Wednesday, June 11, 2008

A Little Princess

As most of my family and friends know, I recently left Utah to play princess in Florida. Before I left though, a sweet lady in my home ward told me her niece was coming to Disney World with 'Make a Wish.' Little Alyssa was six years old and had cancer. From her precious picture I could see she'd lost all her hair from the treatments, but had a beautiful smile. Well her Dad called me last Thursday and said the family was in Magic Kingdom for the day. I, unfortunately, was in Animal Kingdom and, because it was so last minute, couldn't really do anything.

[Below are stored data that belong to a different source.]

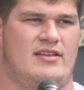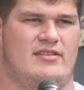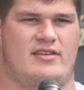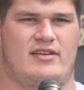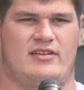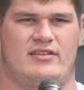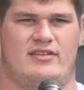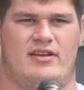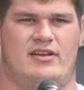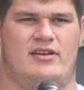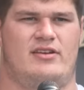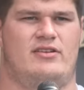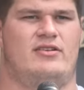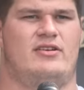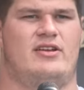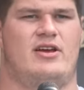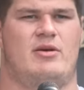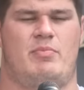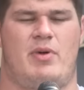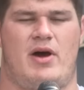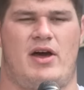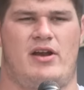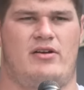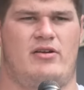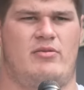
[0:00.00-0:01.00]
continuing to
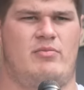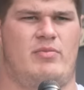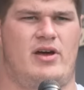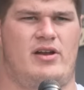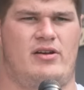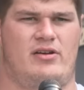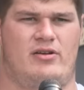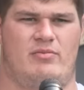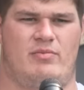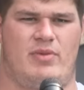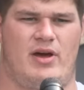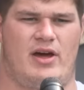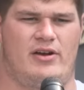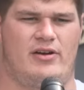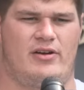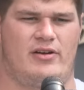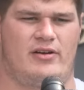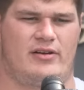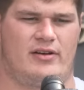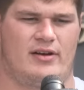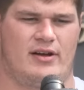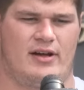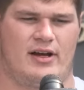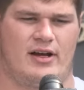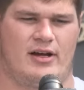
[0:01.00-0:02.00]
get better and better and
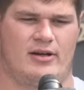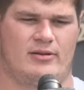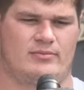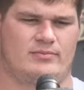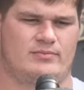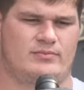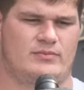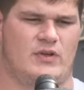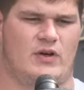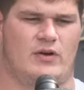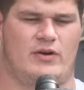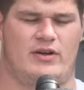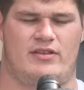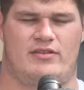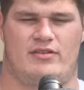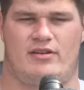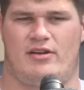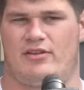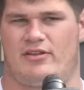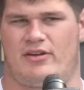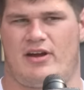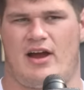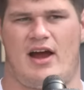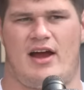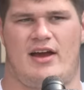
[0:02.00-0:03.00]
better. You know, and he's
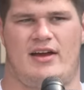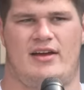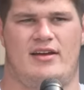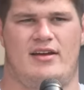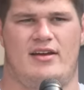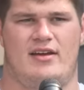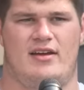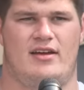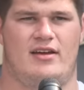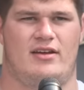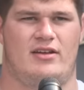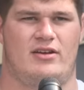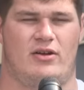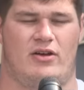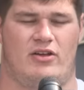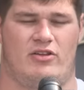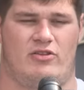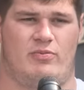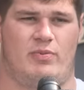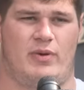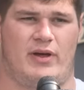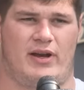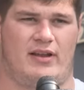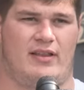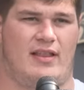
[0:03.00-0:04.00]
another guy, you know,
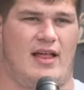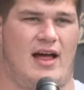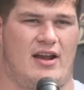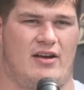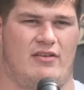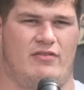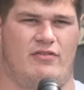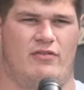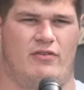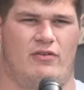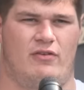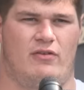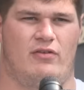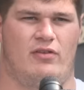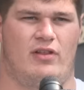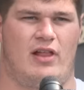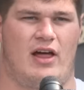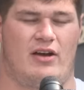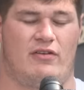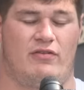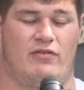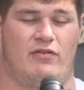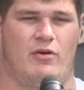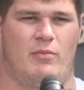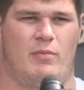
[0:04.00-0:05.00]
that's played a lot of
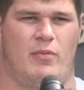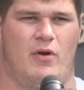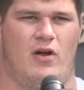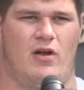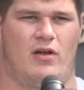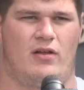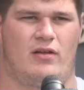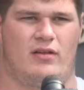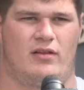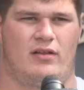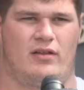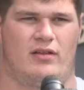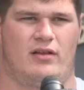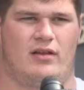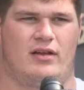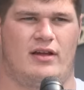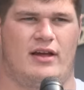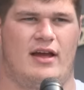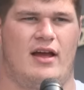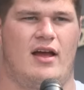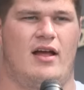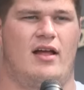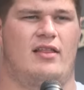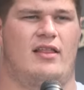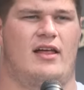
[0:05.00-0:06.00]
football.
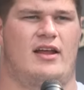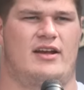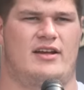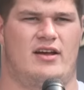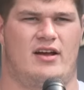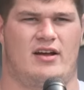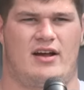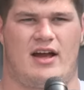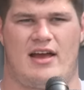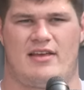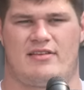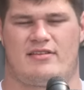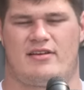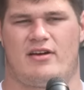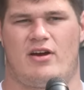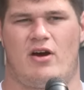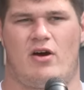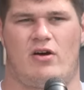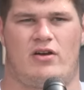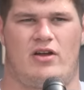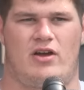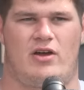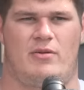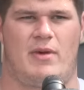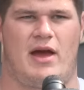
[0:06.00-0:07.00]
A lot of young guys can
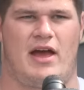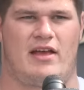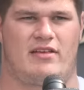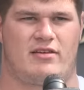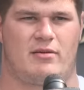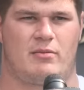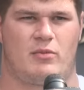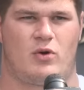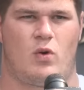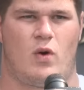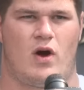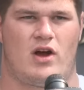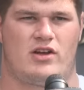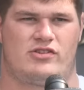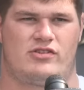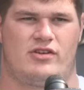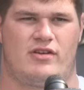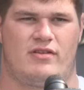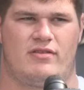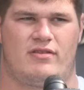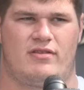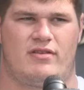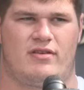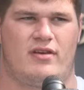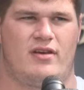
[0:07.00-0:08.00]
go to him, ask him
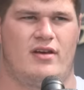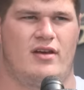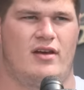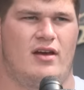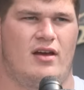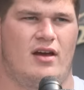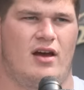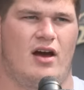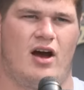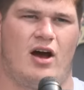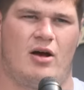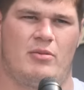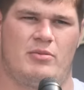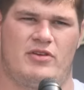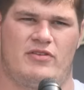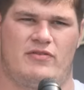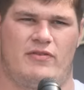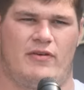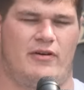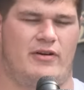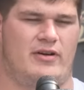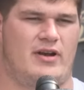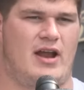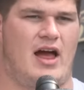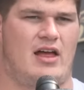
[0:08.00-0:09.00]
questions. He's
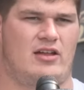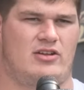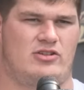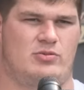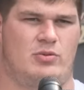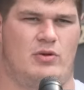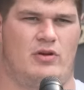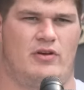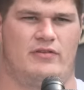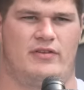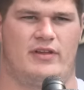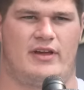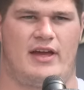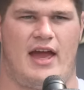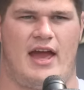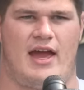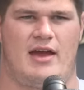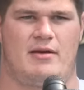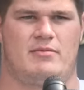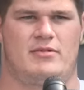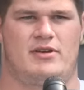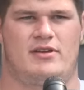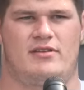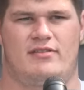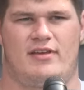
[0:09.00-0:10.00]
very knowledgeable of the
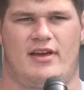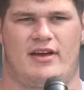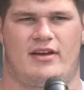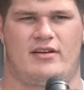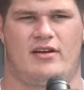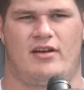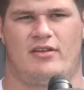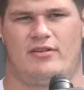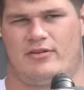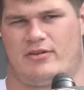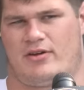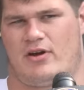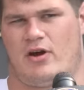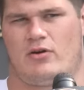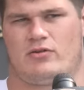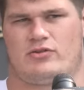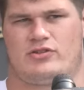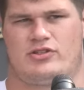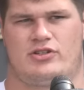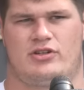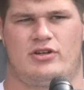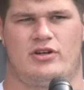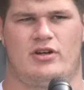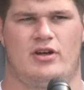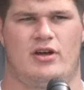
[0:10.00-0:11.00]
game, and he's like another
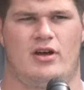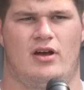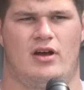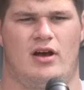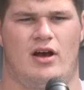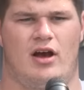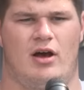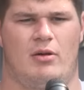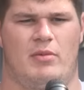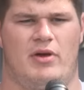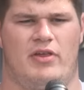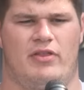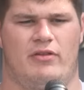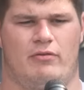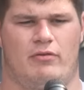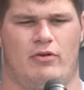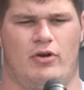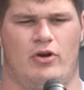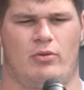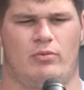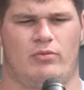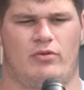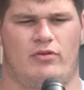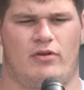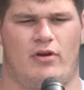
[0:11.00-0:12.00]
coach in the
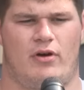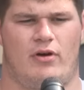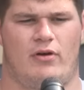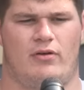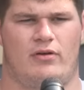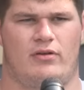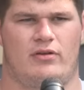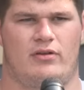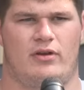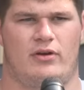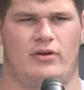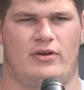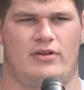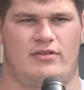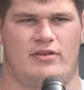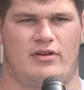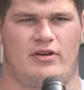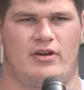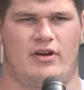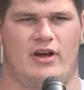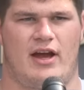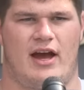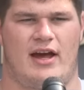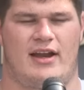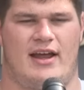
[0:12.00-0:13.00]
room. So, you know, he's a
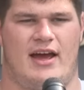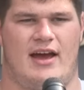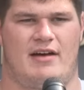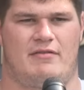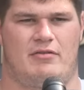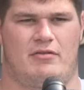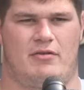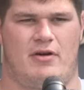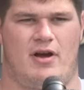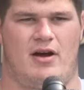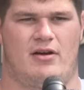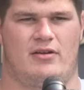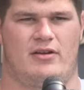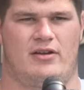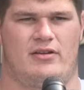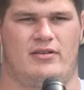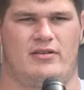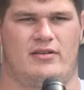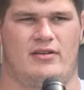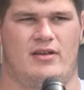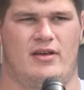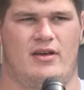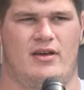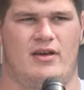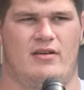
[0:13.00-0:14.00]
good guy to have around
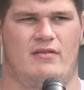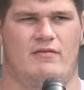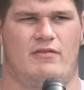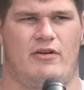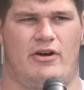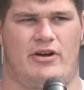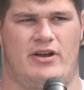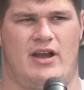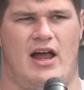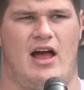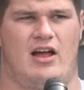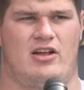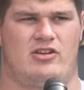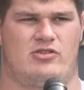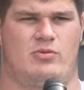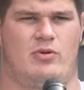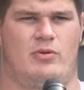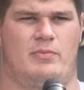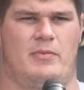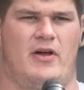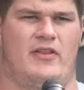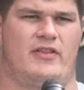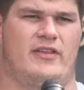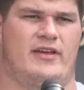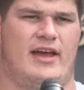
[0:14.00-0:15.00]
and very knowledgeable
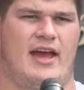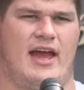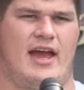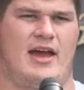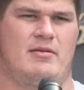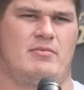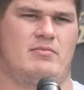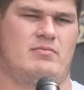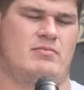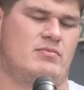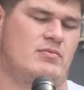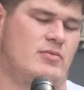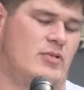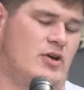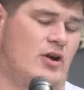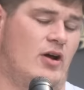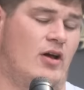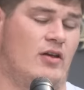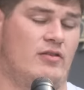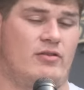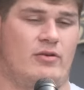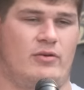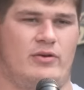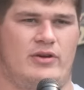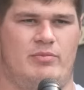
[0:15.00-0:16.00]
about the game, but
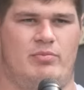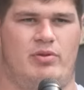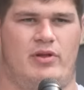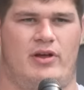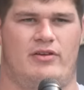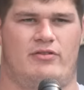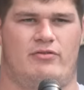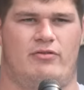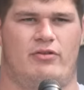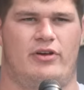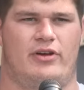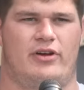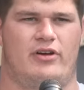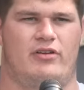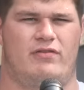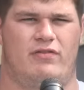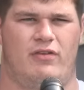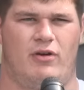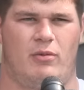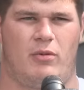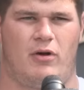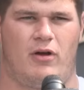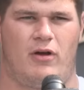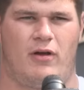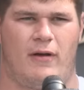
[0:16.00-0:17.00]
also he plays really good
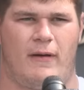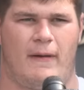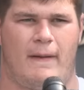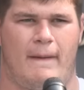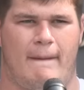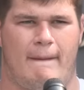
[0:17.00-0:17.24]
football.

I called Guest Relations at the Magic Kingdom, but- long story short- little came from it. A couple days later however, her Dad texted me and said they were going to stop at Magic Kingdom again for lunch and to visit the Princesses one last time, and he asked if I would be there. This time I was! I begged the manager to let me do something for them, and with the help of a lot of people, we were able to set up a 'Magical Moment' in a special VIP room. Cinderella doesn't get to do these anymore for the most part so it was particularly special. When Alyssa walked in the room I could just tell what a sweet girl she was. We talked about her favorite Princess, her favorite color, her favorite animal; we danced; we learned how to be Princesses and had her kiss her baby sister, Mom, and Dad on the cheek; and we spent a very special half hour together. Her dad filmed it so hopefully that will be something they can cherish in years to come. More than anything, I was blessed to spend time with such a beautiful Princess. She really was a Princess in every definition of the word. It's opportunities like that that make my experience in Florida so worthwhile.

My Virtual Journal

I did it! I finally caved to Blogging.... and I'm actually really excited about it. I can't promise absolute quality or consistency to anyone who reads this, but I'll give it my best attempt for something that's not being graded. Here goes nothing!